I'm currently a freelance Stage Manager and Production Manager in the industry working out of Toronto, Ontario. I love working with designers and directors and troubleshooting ways to create the effects they dream of. I normally frequent forums, or email past professors/mentors when I'm at an impasse, but I was wondering if you had any must-have manuals or textbooks you have in your shop, booth, or office that you frequent. Whether it be for rigging, special effects, lighting design, scenic construction, I'm interested in all of them! 

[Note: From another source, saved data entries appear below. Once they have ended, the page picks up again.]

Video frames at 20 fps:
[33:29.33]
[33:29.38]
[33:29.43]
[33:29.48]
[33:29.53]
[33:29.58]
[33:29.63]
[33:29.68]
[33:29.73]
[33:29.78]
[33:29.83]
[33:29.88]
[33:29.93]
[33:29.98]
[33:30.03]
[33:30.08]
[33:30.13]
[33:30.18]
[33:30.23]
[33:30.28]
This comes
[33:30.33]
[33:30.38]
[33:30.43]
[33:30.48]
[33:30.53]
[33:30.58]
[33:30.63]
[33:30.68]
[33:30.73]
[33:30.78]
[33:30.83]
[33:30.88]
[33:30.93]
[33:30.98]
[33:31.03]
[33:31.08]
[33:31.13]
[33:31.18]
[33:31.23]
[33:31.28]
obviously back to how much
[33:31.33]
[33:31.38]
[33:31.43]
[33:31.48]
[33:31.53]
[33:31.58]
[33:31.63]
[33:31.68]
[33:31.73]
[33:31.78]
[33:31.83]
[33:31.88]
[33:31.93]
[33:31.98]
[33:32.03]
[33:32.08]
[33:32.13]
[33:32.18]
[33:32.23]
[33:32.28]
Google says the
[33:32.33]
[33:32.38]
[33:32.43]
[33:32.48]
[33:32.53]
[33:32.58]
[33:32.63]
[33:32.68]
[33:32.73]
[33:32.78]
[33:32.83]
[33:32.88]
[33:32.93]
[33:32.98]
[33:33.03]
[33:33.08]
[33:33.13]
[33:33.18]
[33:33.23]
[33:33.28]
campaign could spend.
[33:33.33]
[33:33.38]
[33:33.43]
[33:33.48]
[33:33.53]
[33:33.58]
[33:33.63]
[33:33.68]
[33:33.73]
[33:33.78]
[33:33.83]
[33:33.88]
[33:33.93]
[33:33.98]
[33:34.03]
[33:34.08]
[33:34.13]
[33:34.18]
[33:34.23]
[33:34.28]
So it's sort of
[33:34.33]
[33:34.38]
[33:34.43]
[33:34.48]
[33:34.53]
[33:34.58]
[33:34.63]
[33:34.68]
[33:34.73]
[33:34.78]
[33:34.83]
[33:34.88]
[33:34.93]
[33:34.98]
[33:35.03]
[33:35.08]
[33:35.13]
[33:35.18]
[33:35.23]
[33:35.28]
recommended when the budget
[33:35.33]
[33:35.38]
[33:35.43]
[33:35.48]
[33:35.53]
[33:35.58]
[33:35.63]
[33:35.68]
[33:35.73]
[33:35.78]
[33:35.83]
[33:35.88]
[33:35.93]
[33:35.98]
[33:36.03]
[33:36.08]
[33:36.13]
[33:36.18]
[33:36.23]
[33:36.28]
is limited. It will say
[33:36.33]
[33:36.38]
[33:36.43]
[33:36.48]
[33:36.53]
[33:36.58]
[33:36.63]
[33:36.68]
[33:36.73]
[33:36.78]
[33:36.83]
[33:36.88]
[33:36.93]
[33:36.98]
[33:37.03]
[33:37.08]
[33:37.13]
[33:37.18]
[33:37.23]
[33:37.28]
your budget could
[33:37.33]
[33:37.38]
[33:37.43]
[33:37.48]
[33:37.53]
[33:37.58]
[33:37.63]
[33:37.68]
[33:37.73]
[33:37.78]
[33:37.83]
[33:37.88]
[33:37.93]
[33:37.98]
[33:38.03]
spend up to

Looking forward to e-meeting/hearing from you! 

Seppi


----------



## RonHebbard (Dec 23, 2018)

Seppi said:


> Hello!
> 
> This is my first post. Controlbooth.com was very useful to me as a student of theatre when I had questions about rigging and safety, and I figured now that I am working in the industry, it might be time to join the community!
> 
> ...


 * @Seppi* The Backstage Handbook, any edition but the newer the better, the first edition was published pre Source Fours. 
Posting from north of Donald's walls and just down the road from you. 
Toodleoo! 
Ron Hebbard


----------



## egilson1 (Dec 23, 2018)

I recommend the follow:

Entertainment rigging by Harry Donovan

Entertainment rigging for the 21st century by Bill Sapsis

Monona Rossol
*The Health & Safety Guide for Film, TV & Theater, Second Edition (Second Edition)*


----------



## DanH (Dec 23, 2018)

It's not theatre-specific, and doesn't have much you can't find on the internet, but it's still great: The Pocket Ref for the workbox and The Desk Ref on your desk.


----------



## Jay Ashworth (Jan 2, 2019)

Stern.

I assume I don't have to say anything else?


----------



## Van (Jan 2, 2019)

The Stage Rigging Handbook by Jay Glerum. <---- Must have!


----------



## MNicolai (Jan 2, 2019)

*Designing Together: The collaboration and conflict management handbook for creative professionals (Voices That Matter)*

Not a theater reference specifically, but a great text about working with people of different personalities, managing up, and managing down, and managing side-to-side.


----------